• _Activity_
Please write each entry out again exactly as shown.

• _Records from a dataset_
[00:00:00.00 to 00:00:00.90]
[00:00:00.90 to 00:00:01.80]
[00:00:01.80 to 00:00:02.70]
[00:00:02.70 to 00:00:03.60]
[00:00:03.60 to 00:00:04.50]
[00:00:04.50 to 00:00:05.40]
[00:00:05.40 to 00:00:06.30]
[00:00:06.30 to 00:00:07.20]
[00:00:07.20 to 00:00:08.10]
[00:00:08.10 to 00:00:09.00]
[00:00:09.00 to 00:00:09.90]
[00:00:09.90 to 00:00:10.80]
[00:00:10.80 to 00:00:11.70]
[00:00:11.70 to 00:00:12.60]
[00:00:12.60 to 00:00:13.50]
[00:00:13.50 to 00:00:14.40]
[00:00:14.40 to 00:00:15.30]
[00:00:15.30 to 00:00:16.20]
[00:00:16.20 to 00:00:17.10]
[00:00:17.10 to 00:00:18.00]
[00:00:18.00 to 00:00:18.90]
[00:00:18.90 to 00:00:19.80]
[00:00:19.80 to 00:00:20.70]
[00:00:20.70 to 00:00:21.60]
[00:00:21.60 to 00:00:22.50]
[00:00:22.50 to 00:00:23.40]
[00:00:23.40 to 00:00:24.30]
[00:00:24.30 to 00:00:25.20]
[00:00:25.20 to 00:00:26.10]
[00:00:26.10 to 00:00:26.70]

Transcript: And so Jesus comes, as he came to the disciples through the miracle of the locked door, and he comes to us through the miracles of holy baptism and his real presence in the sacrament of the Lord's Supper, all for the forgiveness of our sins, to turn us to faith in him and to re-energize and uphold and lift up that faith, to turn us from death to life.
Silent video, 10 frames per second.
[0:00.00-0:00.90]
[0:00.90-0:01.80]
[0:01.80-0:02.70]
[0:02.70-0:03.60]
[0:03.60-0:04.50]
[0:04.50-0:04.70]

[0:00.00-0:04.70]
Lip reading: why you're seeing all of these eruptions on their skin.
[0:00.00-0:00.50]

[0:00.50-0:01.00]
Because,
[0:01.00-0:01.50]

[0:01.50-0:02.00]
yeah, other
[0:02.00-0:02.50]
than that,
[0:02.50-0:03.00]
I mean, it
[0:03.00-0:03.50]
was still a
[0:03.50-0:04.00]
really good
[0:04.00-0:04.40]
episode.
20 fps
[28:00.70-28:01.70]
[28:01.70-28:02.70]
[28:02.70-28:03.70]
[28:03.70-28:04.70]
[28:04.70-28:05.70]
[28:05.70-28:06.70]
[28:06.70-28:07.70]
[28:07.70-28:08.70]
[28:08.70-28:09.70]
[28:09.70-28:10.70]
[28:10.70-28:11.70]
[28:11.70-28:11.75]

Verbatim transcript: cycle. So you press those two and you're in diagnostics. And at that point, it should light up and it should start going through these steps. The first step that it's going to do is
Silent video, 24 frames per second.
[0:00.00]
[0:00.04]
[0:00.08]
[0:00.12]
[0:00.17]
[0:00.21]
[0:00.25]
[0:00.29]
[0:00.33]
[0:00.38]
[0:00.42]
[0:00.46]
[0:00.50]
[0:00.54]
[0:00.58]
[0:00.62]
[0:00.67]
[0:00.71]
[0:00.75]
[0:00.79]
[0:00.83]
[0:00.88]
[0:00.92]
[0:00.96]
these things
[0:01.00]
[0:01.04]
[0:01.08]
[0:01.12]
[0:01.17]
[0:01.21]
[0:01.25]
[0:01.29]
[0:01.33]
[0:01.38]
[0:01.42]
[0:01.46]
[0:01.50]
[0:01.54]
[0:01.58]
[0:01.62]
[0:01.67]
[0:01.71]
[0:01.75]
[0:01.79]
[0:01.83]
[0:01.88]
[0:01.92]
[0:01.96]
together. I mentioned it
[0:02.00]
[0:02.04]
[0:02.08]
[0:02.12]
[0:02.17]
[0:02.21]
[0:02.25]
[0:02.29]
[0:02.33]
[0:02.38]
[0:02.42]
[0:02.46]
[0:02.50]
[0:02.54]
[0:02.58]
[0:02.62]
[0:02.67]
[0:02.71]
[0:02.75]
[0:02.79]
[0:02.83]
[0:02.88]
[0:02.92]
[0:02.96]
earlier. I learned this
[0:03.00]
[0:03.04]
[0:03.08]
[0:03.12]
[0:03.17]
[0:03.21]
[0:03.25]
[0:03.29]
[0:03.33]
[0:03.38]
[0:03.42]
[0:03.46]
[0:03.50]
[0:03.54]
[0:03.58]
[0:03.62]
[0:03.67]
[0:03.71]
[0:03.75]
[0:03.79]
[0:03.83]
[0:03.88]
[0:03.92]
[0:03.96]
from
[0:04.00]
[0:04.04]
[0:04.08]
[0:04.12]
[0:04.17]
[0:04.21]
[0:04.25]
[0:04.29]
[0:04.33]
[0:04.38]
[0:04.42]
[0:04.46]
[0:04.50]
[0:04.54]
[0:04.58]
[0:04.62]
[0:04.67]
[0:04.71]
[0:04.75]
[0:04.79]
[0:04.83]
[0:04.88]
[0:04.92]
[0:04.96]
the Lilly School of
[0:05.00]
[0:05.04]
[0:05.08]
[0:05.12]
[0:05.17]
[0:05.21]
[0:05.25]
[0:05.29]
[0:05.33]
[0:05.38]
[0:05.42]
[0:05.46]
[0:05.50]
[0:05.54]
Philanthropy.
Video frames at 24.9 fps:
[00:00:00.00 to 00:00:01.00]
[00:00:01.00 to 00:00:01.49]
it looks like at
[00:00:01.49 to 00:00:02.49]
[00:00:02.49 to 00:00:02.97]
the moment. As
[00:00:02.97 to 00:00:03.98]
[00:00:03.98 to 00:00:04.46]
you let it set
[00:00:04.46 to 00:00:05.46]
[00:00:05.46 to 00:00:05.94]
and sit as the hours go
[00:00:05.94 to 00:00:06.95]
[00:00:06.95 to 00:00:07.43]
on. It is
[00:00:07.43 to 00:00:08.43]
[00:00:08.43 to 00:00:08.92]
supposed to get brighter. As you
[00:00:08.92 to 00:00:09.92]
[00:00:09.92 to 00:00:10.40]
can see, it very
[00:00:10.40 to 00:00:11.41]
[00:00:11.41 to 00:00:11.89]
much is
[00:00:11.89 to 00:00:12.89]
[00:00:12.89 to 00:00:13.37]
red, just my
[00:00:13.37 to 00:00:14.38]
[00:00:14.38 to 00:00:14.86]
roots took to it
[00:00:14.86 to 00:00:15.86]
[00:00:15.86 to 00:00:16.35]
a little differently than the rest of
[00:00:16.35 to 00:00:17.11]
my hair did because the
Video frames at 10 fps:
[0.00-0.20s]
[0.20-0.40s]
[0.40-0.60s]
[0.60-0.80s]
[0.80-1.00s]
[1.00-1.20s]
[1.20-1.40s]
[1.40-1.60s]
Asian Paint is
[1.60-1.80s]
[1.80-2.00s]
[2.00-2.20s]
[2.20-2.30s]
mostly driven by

• _Answer section_
[00:00:00.00 to 00:00:00.90]
[00:00:00.90 to 00:00:01.80]
[00:00:01.80 to 00:00:02.70]
[00:00:02.70 to 00:00:03.60]
[00:00:03.60 to 00:00:04.50]
[00:00:04.50 to 00:00:05.40]
[00:00:05.40 to 00:00:06.30]
[00:00:06.30 to 00:00:07.20]
[00:00:07.20 to 00:00:08.10]
[00:00:08.10 to 00:00:09.00]
[00:00:09.00 to 00:00:09.90]
[00:00:09.90 to 00:00:10.80]
[00:00:10.80 to 00:00:11.70]
[00:00:11.70 to 00:00:12.60]
[00:00:12.60 to 00:00:13.50]
[00:00:13.50 to 00:00:14.40]
[00:00:14.40 to 00:00:15.30]
[00:00:15.30 to 00:00:16.20]
[00:00:16.20 to 00:00:17.10]
[00:00:17.10 to 00:00:18.00]
[00:00:18.00 to 00:00:18.90]
[00:00:18.90 to 00:00:19.80]
[00:00:19.80 to 00:00:20.70]
[00:00:20.70 to 00:00:21.60]
[00:00:21.60 to 00:00:22.50]
[00:00:22.50 to 00:00:23.40]
[00:00:23.40 to 00:00:24.30]
[00:00:24.30 to 00:00:25.20]
[00:00:25.20 to 00:00:26.10]
[00:00:26.10 to 00:00:26.70]

Transcript: And so Jesus comes, as he came to the disciples through the miracle of the locked door, and he comes to us through the miracles of holy baptism and his real presence in the sacrament of the Lord's Supper, all for the forgiveness of our sins, to turn us to faith in him and to re-energize and uphold and lift up that faith, to turn us from death to life.
Silent video, 10 frames per second.
[0:00.00-0:00.90]
[0:00.90-0:01.80]
[0:01.80-0:02.70]
[0:02.70-0:03.60]
[0:03.60-0:04.50]
[0:04.50-0:04.70]

[0:00.00-0:04.70]
Lip reading: why you're seeing all of these eruptions on their skin.
[0:00.00-0:00.50]

[0:00.50-0:01.00]
Because,
[0:01.00-0:01.50]

[0:01.50-0:02.00]
yeah, other
[0:02.00-0:02.50]
than that,
[0:02.50-0:03.00]
I mean, it
[0:03.00-0:03.50]
was still a
[0:03.50-0:04.00]
really good
[0:04.00-0:04.40]
episode.
20 fps
[28:00.70-28:01.70]
[28:01.70-28:02.70]
[28:02.70-28:03.70]
[28:03.70-28:04.70]
[28:04.70-28:05.70]
[28:05.70-28:06.70]
[28:06.70-28:07.70]
[28:07.70-28:08.70]
[28:08.70-28:09.70]
[28:09.70-28:10.70]
[28:10.70-28:11.70]
[28:11.70-28:11.75]

Verbatim transcript: cycle. So you press those two and you're in diagnostics. And at that point, it should light up and it should start going through these steps. The first step that it's going to do is
Silent video, 24 frames per second.
[0:00.00]
[0:00.04]
[0:00.08]
[0:00.12]
[0:00.17]
[0:00.21]
[0:00.25]
[0:00.29]
[0:00.33]
[0:00.38]
[0:00.42]
[0:00.46]
[0:00.50]
[0:00.54]
[0:00.58]
[0:00.62]
[0:00.67]
[0:00.71]
[0:00.75]
[0:00.79]
[0:00.83]
[0:00.88]
[0:00.92]
[0:00.96]
these things
[0:01.00]
[0:01.04]
[0:01.08]
[0:01.12]
[0:01.17]
[0:01.21]
[0:01.25]
[0:01.29]
[0:01.33]
[0:01.38]
[0:01.42]
[0:01.46]
[0:01.50]
[0:01.54]
[0:01.58]
[0:01.62]
[0:01.67]
[0:01.71]
[0:01.75]
[0:01.79]
[0:01.83]
[0:01.88]
[0:01.92]
[0:01.96]
together. I mentioned it
[0:02.00]
[0:02.04]
[0:02.08]
[0:02.12]
[0:02.17]
[0:02.21]
[0:02.25]
[0:02.29]
[0:02.33]
[0:02.38]
[0:02.42]
[0:02.46]
[0:02.50]
[0:02.54]
[0:02.58]
[0:02.62]
[0:02.67]
[0:02.71]
[0:02.75]
[0:02.79]
[0:02.83]
[0:02.88]
[0:02.92]
[0:02.96]
earlier. I learned this
[0:03.00]
[0:03.04]
[0:03.08]
[0:03.12]
[0:03.17]
[0:03.21]
[0:03.25]
[0:03.29]
[0:03.33]
[0:03.38]
[0:03.42]
[0:03.46]
[0:03.50]
[0:03.54]
[0:03.58]
[0:03.62]
[0:03.67]
[0:03.71]
[0:03.75]
[0:03.79]
[0:03.83]
[0:03.88]
[0:03.92]
[0:03.96]
from
[0:04.00]
[0:04.04]
[0:04.08]
[0:04.12]
[0:04.17]
[0:04.21]
[0:04.25]
[0:04.29]
[0:04.33]
[0:04.38]
[0:04.42]
[0:04.46]
[0:04.50]
[0:04.54]
[0:04.58]
[0:04.62]
[0:04.67]
[0:04.71]
[0:04.75]
[0:04.79]
[0:04.83]
[0:04.88]
[0:04.92]
[0:04.96]
the Lilly School of
[0:05.00]
[0:05.04]
[0:05.08]
[0:05.12]
[0:05.17]
[0:05.21]
[0:05.25]
[0:05.29]
[0:05.33]
[0:05.38]
[0:05.42]
[0:05.46]
[0:05.50]
[0:05.54]
Philanthropy.
Video frames at 24.9 fps:
[00:00:00.00 to 00:00:01.00]
[00:00:01.00 to 00:00:01.49]
it looks like at
[00:00:01.49 to 00:00:02.49]
[00:00:02.49 to 00:00:02.97]
the moment. As
[00:00:02.97 to 00:00:03.98]
[00:00:03.98 to 00:00:04.46]
you let it set
[00:00:04.46 to 00:00:05.46]
[00:00:05.46 to 00:00:05.94]
and sit as the hours go
[00:00:05.94 to 00:00:06.95]
[00:00:06.95 to 00:00:07.43]
on. It is
[00:00:07.43 to 00:00:08.43]
[00:00:08.43 to 00:00:08.92]
supposed to get brighter. As you
[00:00:08.92 to 00:00:09.92]
[00:00:09.92 to 00:00:10.40]
can see, it very
[00:00:10.40 to 00:00:11.41]
[00:00:11.41 to 00:00:11.89]
much is
[00:00:11.89 to 00:00:12.89]
[00:00:12.89 to 00:00:13.37]
red, just my
[00:00:13.37 to 00:00:14.38]
[00:00:14.38 to 00:00:14.86]
roots took to it
[00:00:14.86 to 00:00:15.86]
[00:00:15.86 to 00:00:16.35]
a little differently than the rest of
[00:00:16.35 to 00:00:17.11]
my hair did because the
Video frames at 10 fps:
[0.00-0.20s]
[0.20-0.40s]
[0.40-0.60s]
[0.60-0.80s]
[0.80-1.00s]
[1.00-1.20s]
[1.20-1.40s]
[1.40-1.60s]
Asian Paint is
[1.60-1.80s]
[1.80-2.00s]
[2.00-2.20s]
[2.20-2.30s]
mostly driven by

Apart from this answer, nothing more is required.